▶ [Required action]: Exactly as they appear, copy the lines from the one holding "[3:48.90-3:49.90]" through the end of the records, leaving pictures out.

*** Opening of Data extract ***

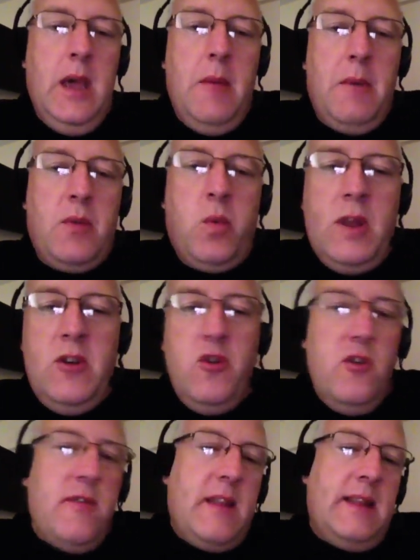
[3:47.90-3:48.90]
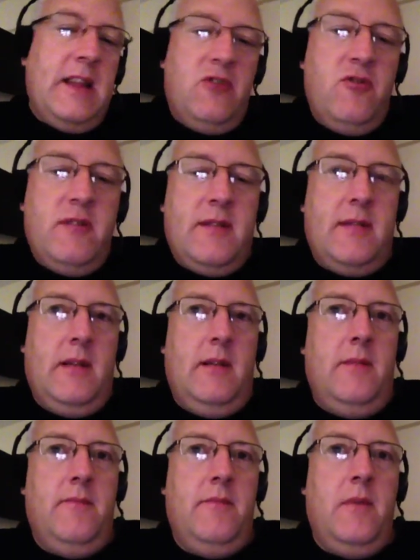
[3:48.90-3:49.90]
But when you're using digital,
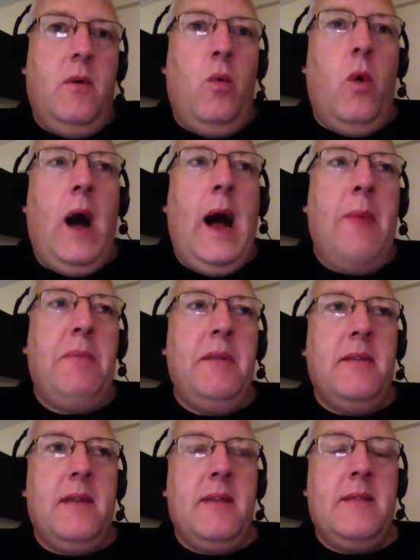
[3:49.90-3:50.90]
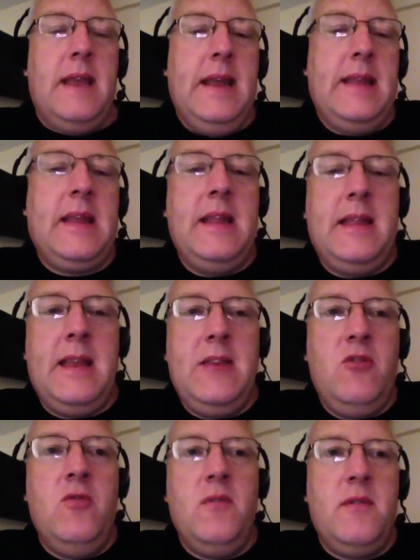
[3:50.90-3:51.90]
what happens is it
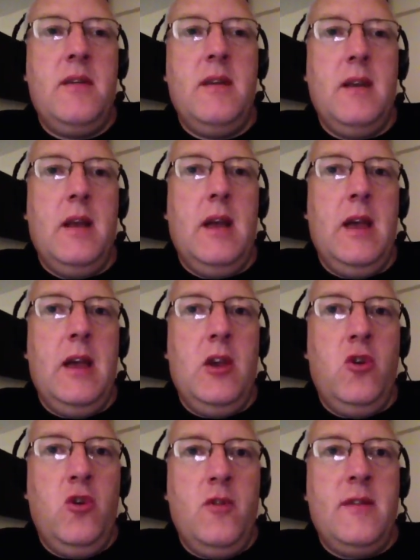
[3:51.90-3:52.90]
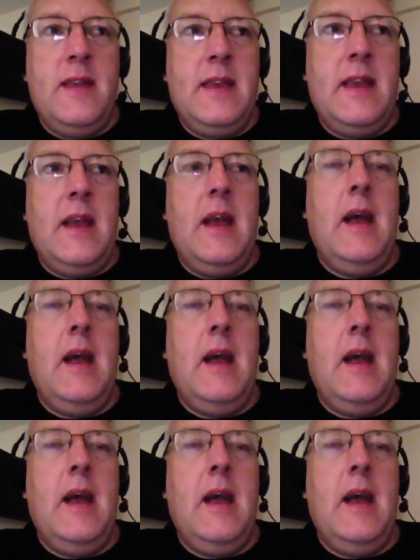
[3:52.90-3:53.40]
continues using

*** Close of Data extract ***

▶ [Answer space]:
[3:48.90-3:49.90]
But when you're using digital,
[3:49.90-3:50.90]
[3:50.90-3:51.90]
what happens is it
[3:51.90-3:52.90]
[3:52.90-3:53.40]
continues using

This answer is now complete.